::: Dataset records :::
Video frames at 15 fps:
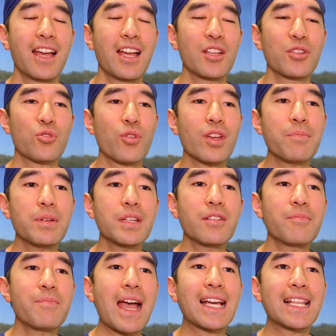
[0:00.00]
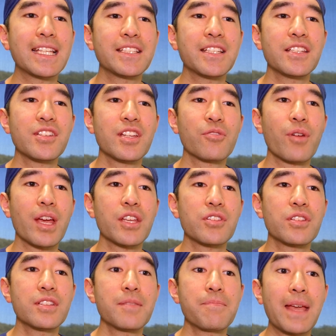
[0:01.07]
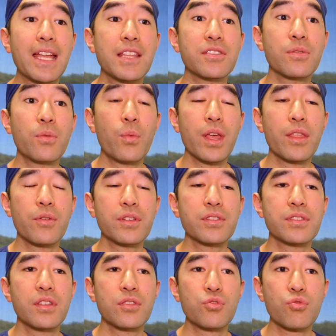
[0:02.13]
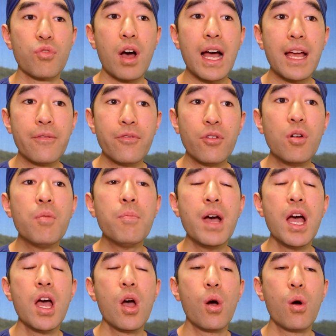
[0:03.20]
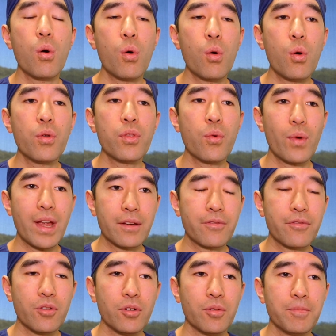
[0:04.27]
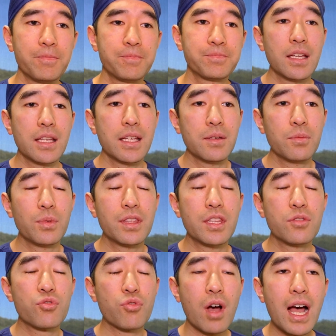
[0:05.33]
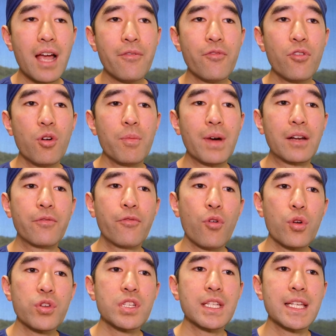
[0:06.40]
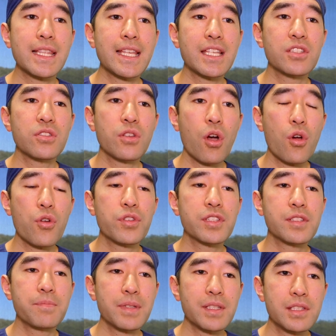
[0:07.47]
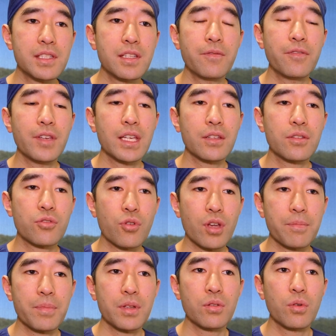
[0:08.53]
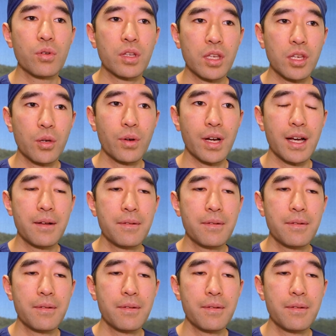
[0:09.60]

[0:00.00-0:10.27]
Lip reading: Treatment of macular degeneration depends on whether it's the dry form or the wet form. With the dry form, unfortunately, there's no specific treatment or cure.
:::
## Exercise instructions
For your answer, write out the data exactly and drop every picture.

## Task solution
Video frames at 15 fps:
[0:00.00]
[0:01.07]
[0:02.13]
[0:03.20]
[0:04.27]
[0:05.33]
[0:06.40]
[0:07.47]
[0:08.53]
[0:09.60]

[0:00.00-0:10.27]
Lip reading: Treatment of macular degeneration depends on whether it's the dry form or the wet form. With the dry form, unfortunately, there's no specific treatment or cure.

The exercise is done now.